Could you please reproduce every record below exactly, leaving out the pictures?

----- SOURCE INFORMATION -----

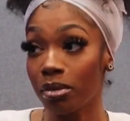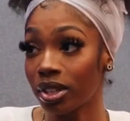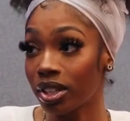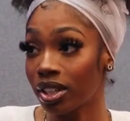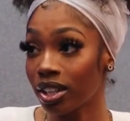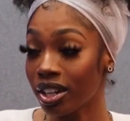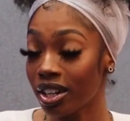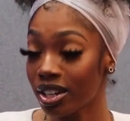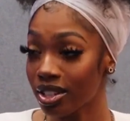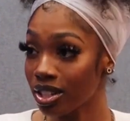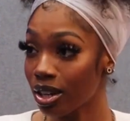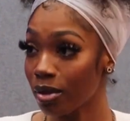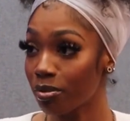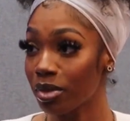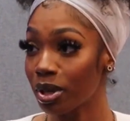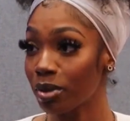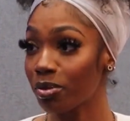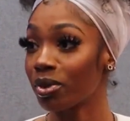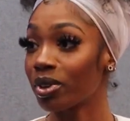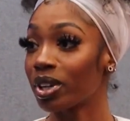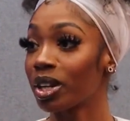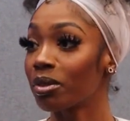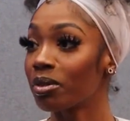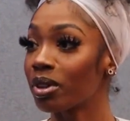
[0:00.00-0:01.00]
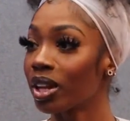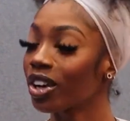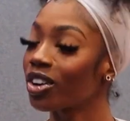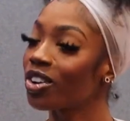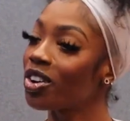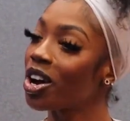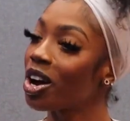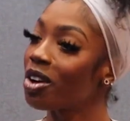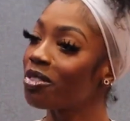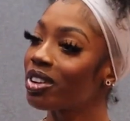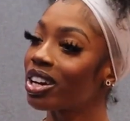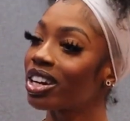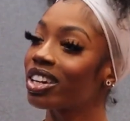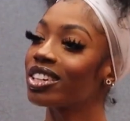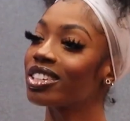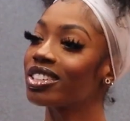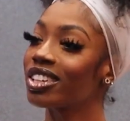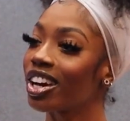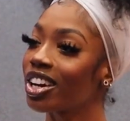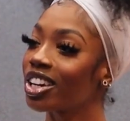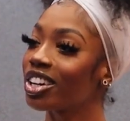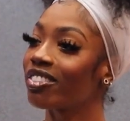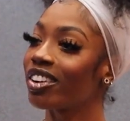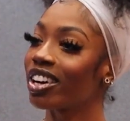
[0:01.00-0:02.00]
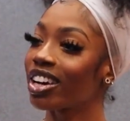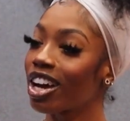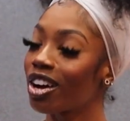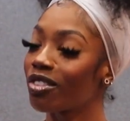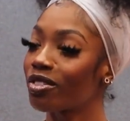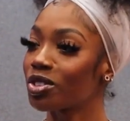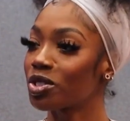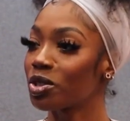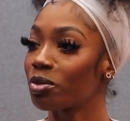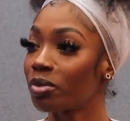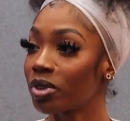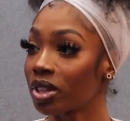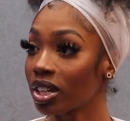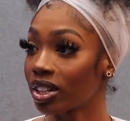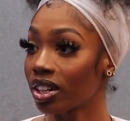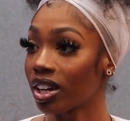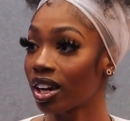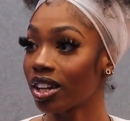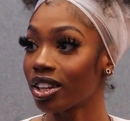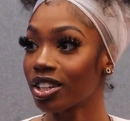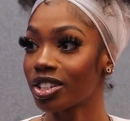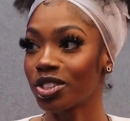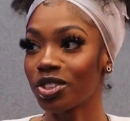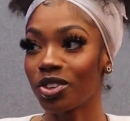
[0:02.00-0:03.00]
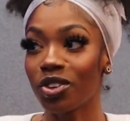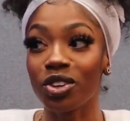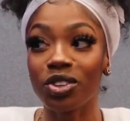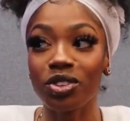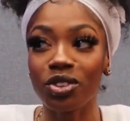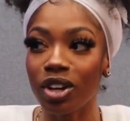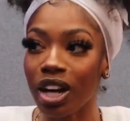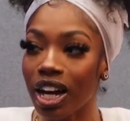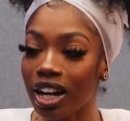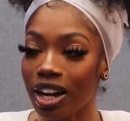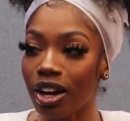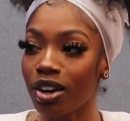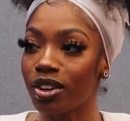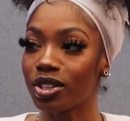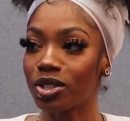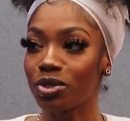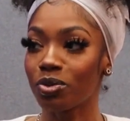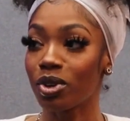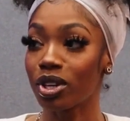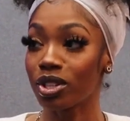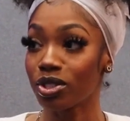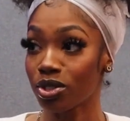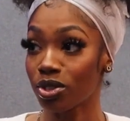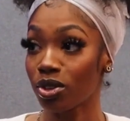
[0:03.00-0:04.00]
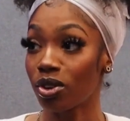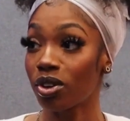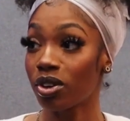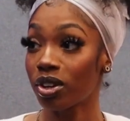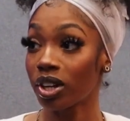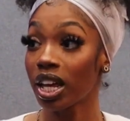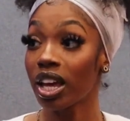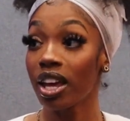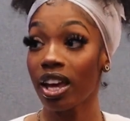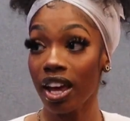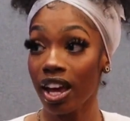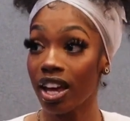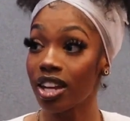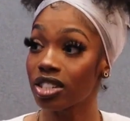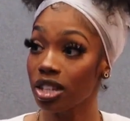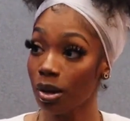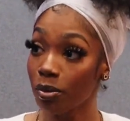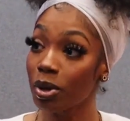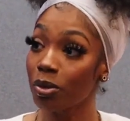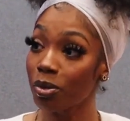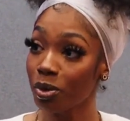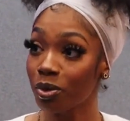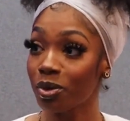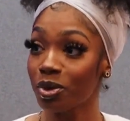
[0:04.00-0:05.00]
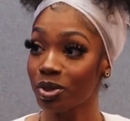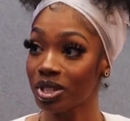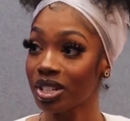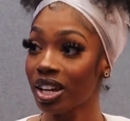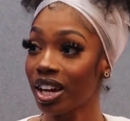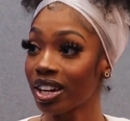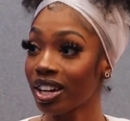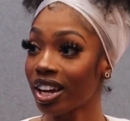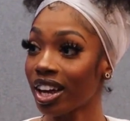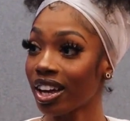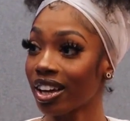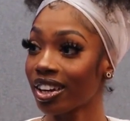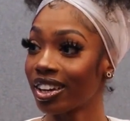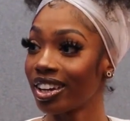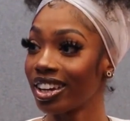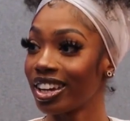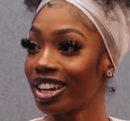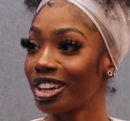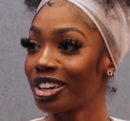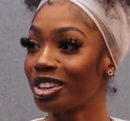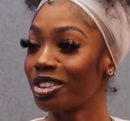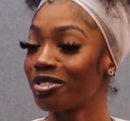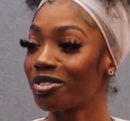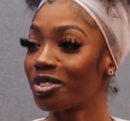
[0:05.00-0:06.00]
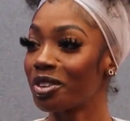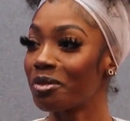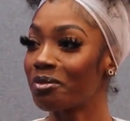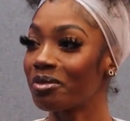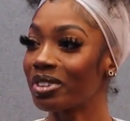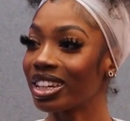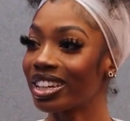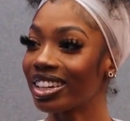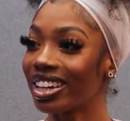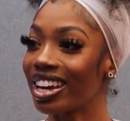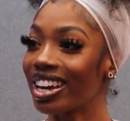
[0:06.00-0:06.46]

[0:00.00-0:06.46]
But then there's some people, they'll be like, oh, I'm ready to sign you right now for $2 million, and all you got out is one song. And some people will sign that, you feel me?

-----

(OUTPUT FOR THIS EXERCISE)
[0:00.00-0:01.00]
[0:01.00-0:02.00]
[0:02.00-0:03.00]
[0:03.00-0:04.00]
[0:04.00-0:05.00]
[0:05.00-0:06.00]
[0:06.00-0:06.46]

[0:00.00-0:06.46]
But then there's some people, they'll be like, oh, I'm ready to sign you right now for $2 million, and all you got out is one song. And some people will sign that, you feel me?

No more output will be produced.